Provided material:
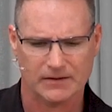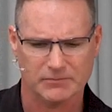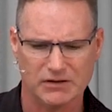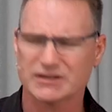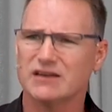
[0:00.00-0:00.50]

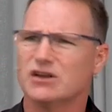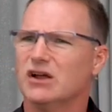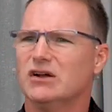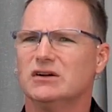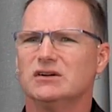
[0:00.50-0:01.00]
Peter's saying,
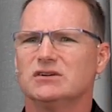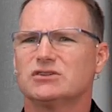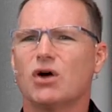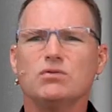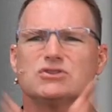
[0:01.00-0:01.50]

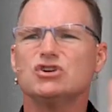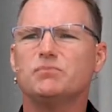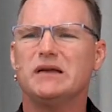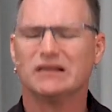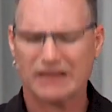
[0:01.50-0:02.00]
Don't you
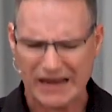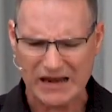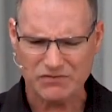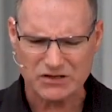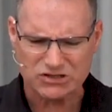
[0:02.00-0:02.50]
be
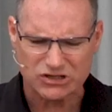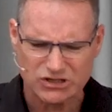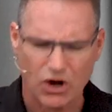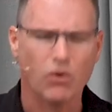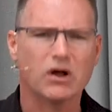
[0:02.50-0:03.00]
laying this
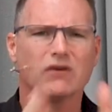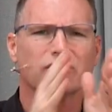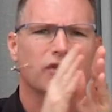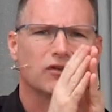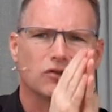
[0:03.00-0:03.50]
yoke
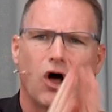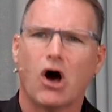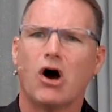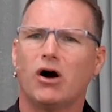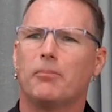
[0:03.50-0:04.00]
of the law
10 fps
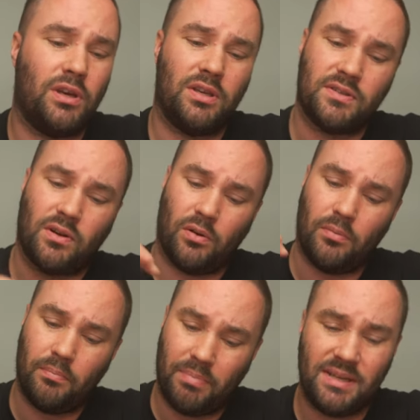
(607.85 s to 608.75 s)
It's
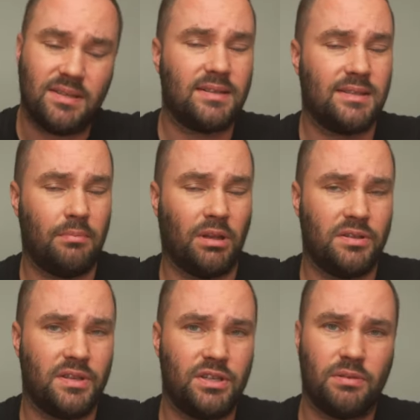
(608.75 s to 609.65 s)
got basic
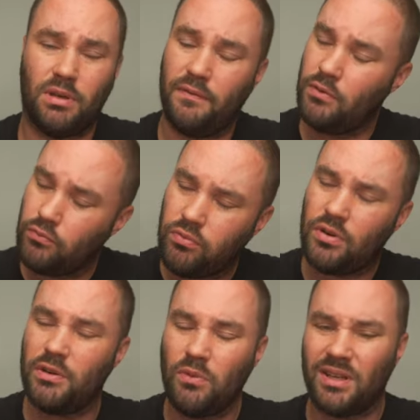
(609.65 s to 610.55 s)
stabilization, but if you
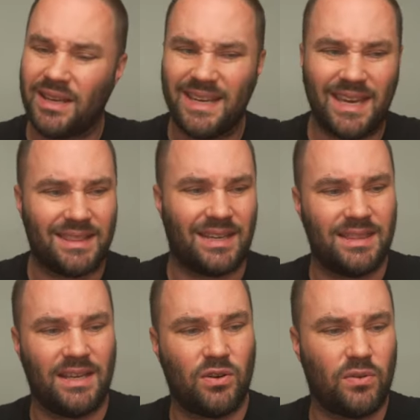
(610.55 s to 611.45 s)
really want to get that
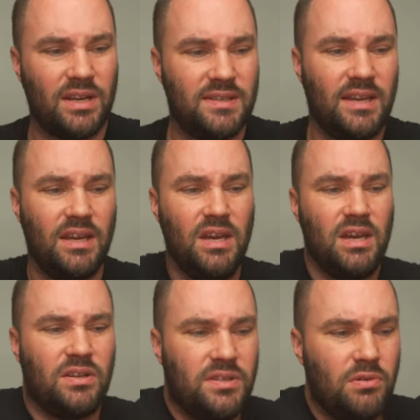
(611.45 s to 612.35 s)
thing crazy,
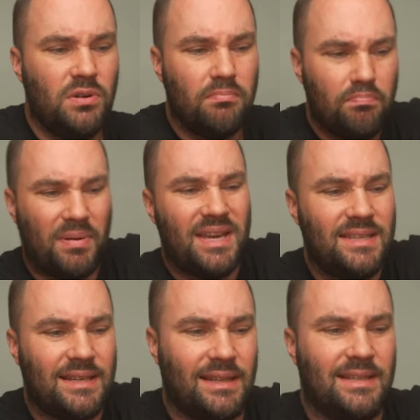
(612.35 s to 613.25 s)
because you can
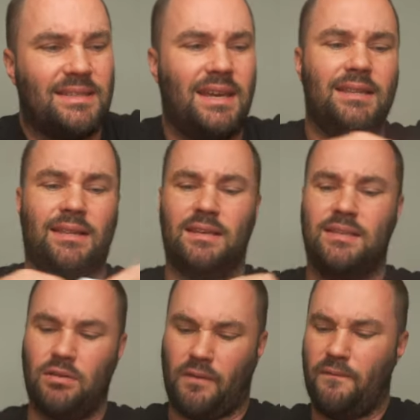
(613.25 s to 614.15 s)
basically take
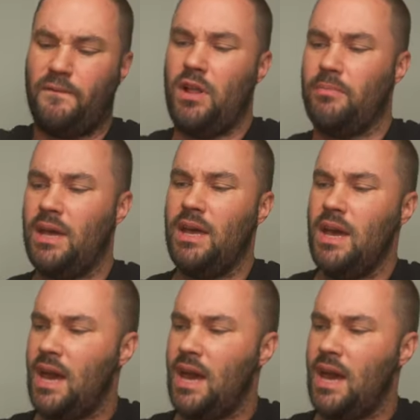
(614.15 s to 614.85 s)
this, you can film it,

What to do: From the line containing "(611.45 s to 612.35 s)" down to the last line of the data above, transcribe exactly those lines and no others; omit the pictures.

Reply to the task:
(611.45 s to 612.35 s)
thing crazy,
(612.35 s to 613.25 s)
because you can
(613.25 s to 614.15 s)
basically take
(614.15 s to 614.85 s)
this, you can film it,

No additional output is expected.